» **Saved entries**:
###

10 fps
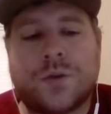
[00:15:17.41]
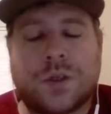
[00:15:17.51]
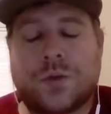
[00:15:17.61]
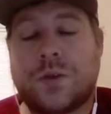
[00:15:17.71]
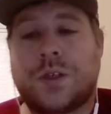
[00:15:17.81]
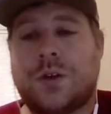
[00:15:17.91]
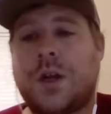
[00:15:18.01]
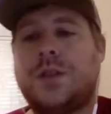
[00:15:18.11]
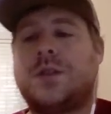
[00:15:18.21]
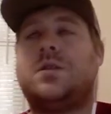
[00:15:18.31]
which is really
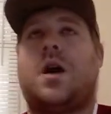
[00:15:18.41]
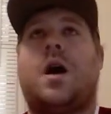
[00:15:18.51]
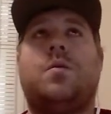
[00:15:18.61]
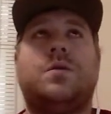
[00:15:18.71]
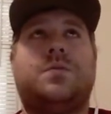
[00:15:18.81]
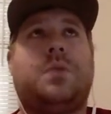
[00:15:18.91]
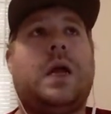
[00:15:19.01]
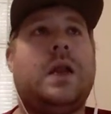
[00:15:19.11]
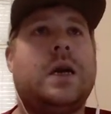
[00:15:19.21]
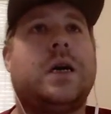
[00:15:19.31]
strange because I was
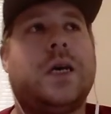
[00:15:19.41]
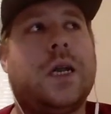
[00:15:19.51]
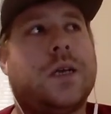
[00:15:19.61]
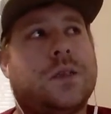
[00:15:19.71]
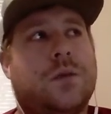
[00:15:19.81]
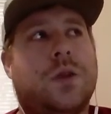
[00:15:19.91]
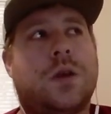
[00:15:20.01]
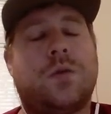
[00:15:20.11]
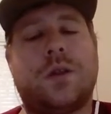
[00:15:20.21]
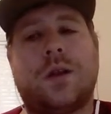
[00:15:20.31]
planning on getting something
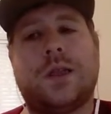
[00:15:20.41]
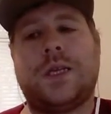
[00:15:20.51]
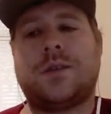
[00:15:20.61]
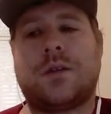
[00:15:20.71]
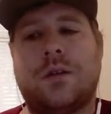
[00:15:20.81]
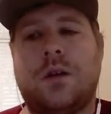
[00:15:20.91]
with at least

###

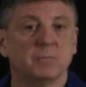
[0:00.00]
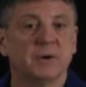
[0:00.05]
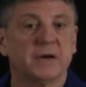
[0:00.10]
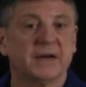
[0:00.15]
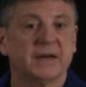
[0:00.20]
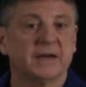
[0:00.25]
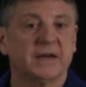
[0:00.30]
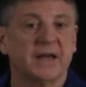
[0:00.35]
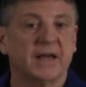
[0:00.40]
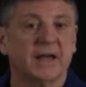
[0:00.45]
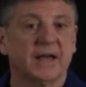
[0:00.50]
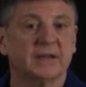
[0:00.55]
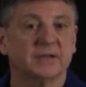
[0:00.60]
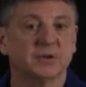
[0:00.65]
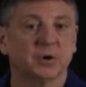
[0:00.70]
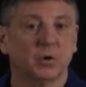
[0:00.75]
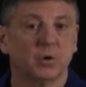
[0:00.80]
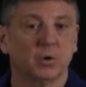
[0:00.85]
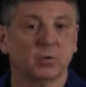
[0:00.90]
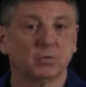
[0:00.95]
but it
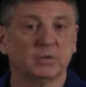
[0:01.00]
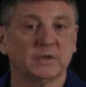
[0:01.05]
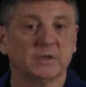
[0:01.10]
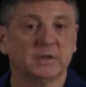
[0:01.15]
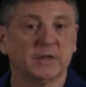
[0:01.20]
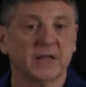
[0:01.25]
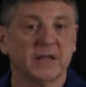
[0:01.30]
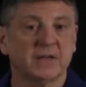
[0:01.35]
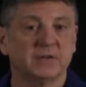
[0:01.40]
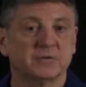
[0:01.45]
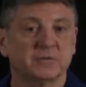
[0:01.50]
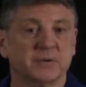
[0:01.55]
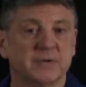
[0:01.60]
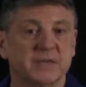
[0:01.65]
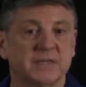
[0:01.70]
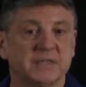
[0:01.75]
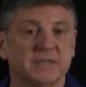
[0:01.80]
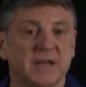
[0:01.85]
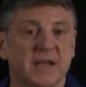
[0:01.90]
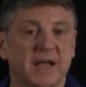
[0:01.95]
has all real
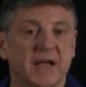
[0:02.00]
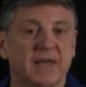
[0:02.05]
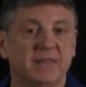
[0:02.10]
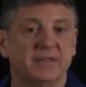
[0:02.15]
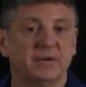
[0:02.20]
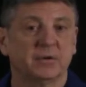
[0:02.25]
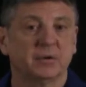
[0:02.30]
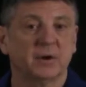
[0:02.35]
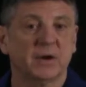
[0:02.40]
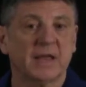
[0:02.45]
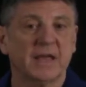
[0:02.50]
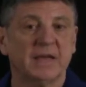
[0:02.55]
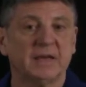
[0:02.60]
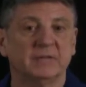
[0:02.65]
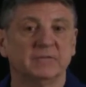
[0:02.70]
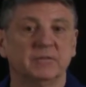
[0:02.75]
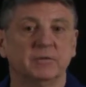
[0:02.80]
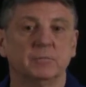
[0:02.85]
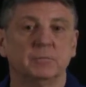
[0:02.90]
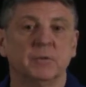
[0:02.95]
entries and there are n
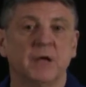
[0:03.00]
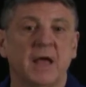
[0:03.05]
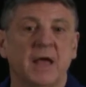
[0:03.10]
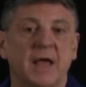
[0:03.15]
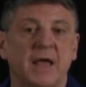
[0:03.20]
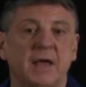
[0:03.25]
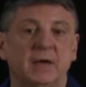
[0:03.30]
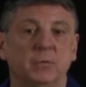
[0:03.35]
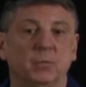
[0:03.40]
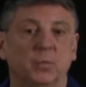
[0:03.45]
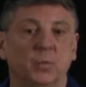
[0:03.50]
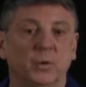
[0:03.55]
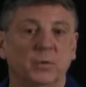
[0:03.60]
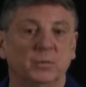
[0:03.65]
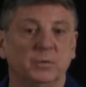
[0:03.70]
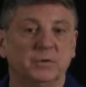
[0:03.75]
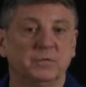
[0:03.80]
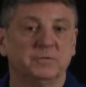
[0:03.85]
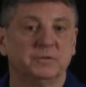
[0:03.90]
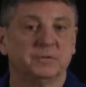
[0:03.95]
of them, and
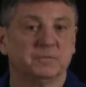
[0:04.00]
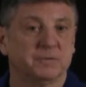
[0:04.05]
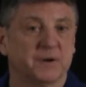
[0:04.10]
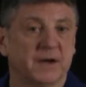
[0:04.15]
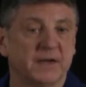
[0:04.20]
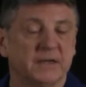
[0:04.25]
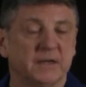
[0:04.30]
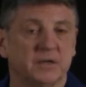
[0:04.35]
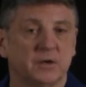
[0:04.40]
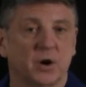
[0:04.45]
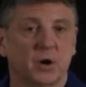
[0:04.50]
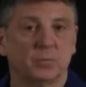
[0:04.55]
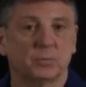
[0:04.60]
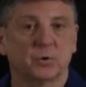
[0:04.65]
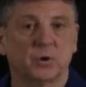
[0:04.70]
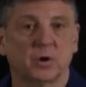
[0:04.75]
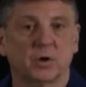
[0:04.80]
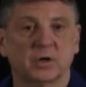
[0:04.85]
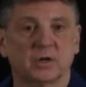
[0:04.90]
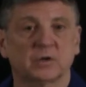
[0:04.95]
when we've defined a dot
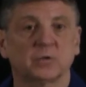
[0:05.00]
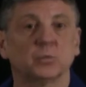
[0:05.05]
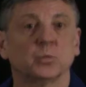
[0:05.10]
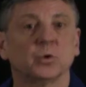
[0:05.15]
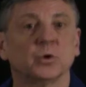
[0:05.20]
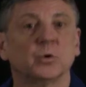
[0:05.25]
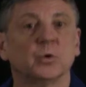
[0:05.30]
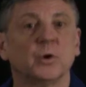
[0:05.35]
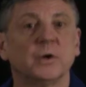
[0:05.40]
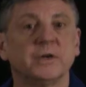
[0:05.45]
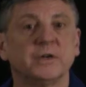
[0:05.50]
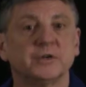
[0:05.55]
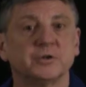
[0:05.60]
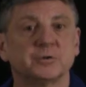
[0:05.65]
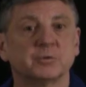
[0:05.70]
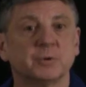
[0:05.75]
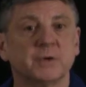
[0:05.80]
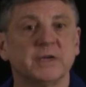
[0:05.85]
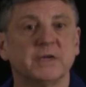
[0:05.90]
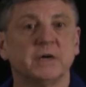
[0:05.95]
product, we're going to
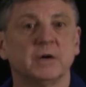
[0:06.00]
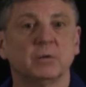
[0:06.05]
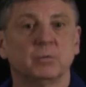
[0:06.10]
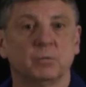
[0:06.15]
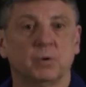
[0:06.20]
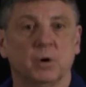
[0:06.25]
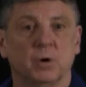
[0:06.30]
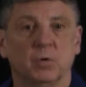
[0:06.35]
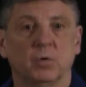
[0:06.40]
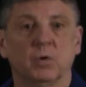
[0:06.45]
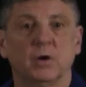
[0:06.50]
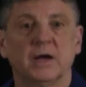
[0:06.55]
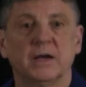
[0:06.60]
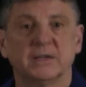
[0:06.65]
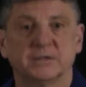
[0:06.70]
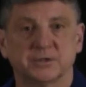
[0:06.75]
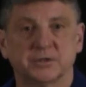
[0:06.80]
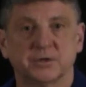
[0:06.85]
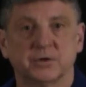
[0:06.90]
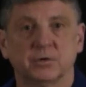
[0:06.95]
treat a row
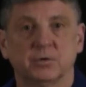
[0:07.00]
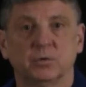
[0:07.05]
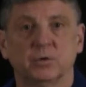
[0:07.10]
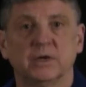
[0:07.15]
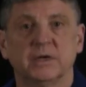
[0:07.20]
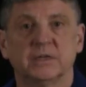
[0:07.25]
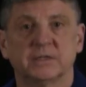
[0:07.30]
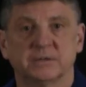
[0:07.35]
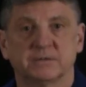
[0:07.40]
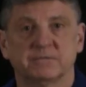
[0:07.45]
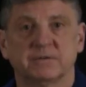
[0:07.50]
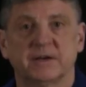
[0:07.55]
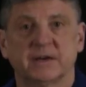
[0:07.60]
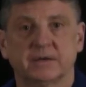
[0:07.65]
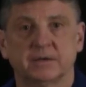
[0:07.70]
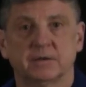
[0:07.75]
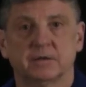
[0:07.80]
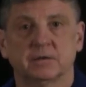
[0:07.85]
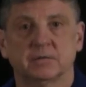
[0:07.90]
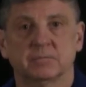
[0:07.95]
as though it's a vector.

###

» **Goal of the exercise**: In the records above, find the line with "[00:15:17.91]" and the line with "[00:15:19.91]". Write out exactly those lines and every one between, with no pictures and no other lines.

» **Response for this exercise**:
[00:15:17.91]
[00:15:18.01]
[00:15:18.11]
[00:15:18.21]
[00:15:18.31]
which is really
[00:15:18.41]
[00:15:18.51]
[00:15:18.61]
[00:15:18.71]
[00:15:18.81]
[00:15:18.91]
[00:15:19.01]
[00:15:19.11]
[00:15:19.21]
[00:15:19.31]
strange because I was
[00:15:19.41]
[00:15:19.51]
[00:15:19.61]
[00:15:19.71]
[00:15:19.81]
[00:15:19.91]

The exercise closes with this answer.